Answer the following question: Select two of the seben common problems with data collection identified on p. 353-354 of your textbook. For the two problems you select, explain in your own words why that problem exists, give a real world example of a situation in which that problem might be encountered (the example cannot be from the book), and describe how a cost analyst can overcome the problem in your example. In your description of how to overcome the problem, you should be specific about what needs to be done. DO not simply repeat what is in the text book.

6. The relationship between the cost driver and the cost is not stationary. That is, the
underlying process that generated the observations has not remained stable over
time. For example, the relationship between number of machine-hours and manufacturing
overhead costs is unlikely to be stationary when the data cover a period in
which new technology was introduced. One way to see if the relationship is stationary
is to split the sample into two parts and estimate separate cost relationships—
one for the period before the technology was introduced and one for the
period after the technology was introduced. Then, if the estimated coefficients for
the two periods are similar, the analyst can pool the data to estimate a single cost
relationship. When feasible, pooling data provides a larger data set for the estimation,
which increases confidence in the cost predictions being made.
7. Inflation has affected costs, the cost driver, or both. For example, inflation may
cause costs to change even when there is no change in the level of the cost driver.
To study the underlying cause-and-effect relationship between the level of the cost
driver and costs, the analyst should remove purely inflationary price effects from
the data by dividing each cost by the price index on the date the cost was incurred.

To answer your question, I will explain two common problems with data collection from your textbook and provide real-world examples for each. I will also describe how a cost analyst can overcome each problem, using specific steps.

Problem 1: The relationship between the cost driver and the cost is not stationary.
Explanation: This problem occurs when the underlying process that generated the observations has changed over time.
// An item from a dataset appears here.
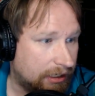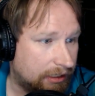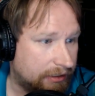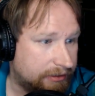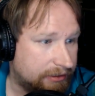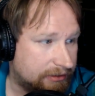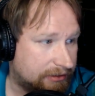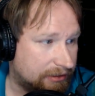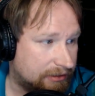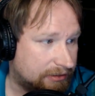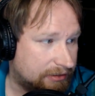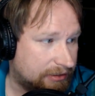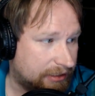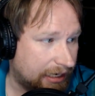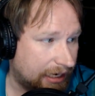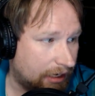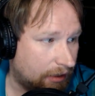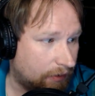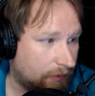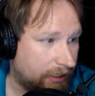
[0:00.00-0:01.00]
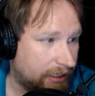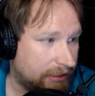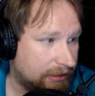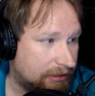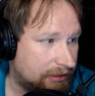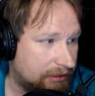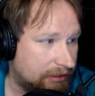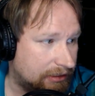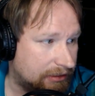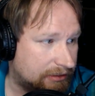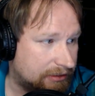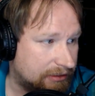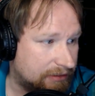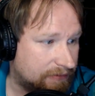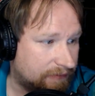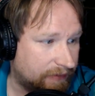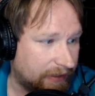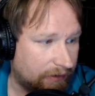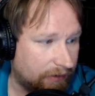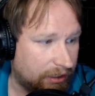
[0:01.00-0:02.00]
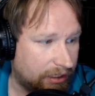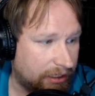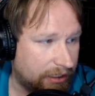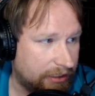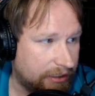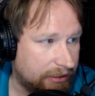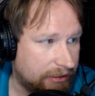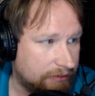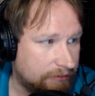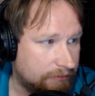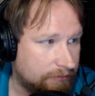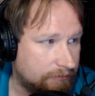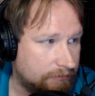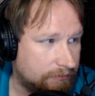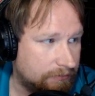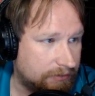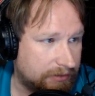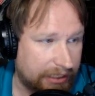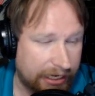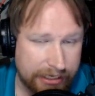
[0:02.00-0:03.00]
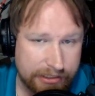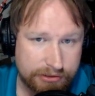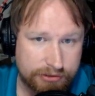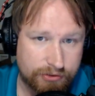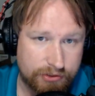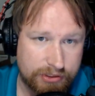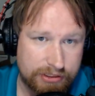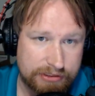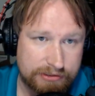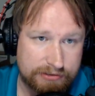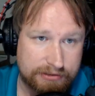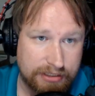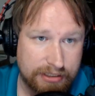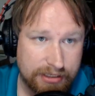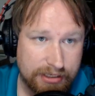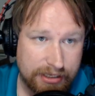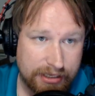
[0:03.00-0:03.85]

This is scary. This is very dangerous.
For instance, if new technology is introduced during the data collection period, it is unlikely that the relationship between the number of machine-hours and manufacturing overhead costs will remain the same.

Real-world example: Let's consider a manufacturing company that upgrades its production line with advanced robotic machinery. This technological advancement is expected to significantly improve efficiency and affect the cost relationship between machine-hours and manufacturing overhead costs.

Overcoming the problem: To determine if the relationship is stationary, the cost analyst can split the data into two periods: before the technology introduction and after the technology introduction. Then, they can estimate separate cost relationships for each period. If the estimated coefficients for both periods are similar, it indicates a stable relationship. The next step is to pool the data from both periods to estimate a single cost relationship. Pooling data increases the size of the dataset, providing more confidence in cost predictions.

Problem 2: Inflation has affected costs, the cost driver, or both.
Explanation: Inflation can cause costs to change even when there is no change in the level of the cost driver. To study the cause-and-effect relationship between the cost driver and costs, it is essential to remove purely inflationary price effects from the data.

Real-world example: Let's say a cost analyst aims to determine the relationship between the number of miles driven and fuel costs. However, during the data collection period, the country experiences significant inflation that affects fuel prices. The analyst needs to account for this inflationary effect to accurately assess the relationship between the number of miles driven and fuel costs.

Overcoming the problem: The cost analyst should divide each cost by the price index on the date the cost was incurred. By doing this, they can remove the pure inflationary price effects from the dataset. This adjustment enables the analyst to isolate the relationship between the cost driver (number of miles driven) and costs, unaffected by inflation.

In summary, the cost analyst can overcome the problem of a non-stationary cost relationship by splitting the data into periods, estimating separate cost relationships, and then pooling the data if the coefficients are similar. In the case of inflation affecting costs, the analyst can remove the inflationary price effects by dividing each cost by the price index on the date it was incurred. These steps ensure accurate analysis of the relationship between the cost driver and costs.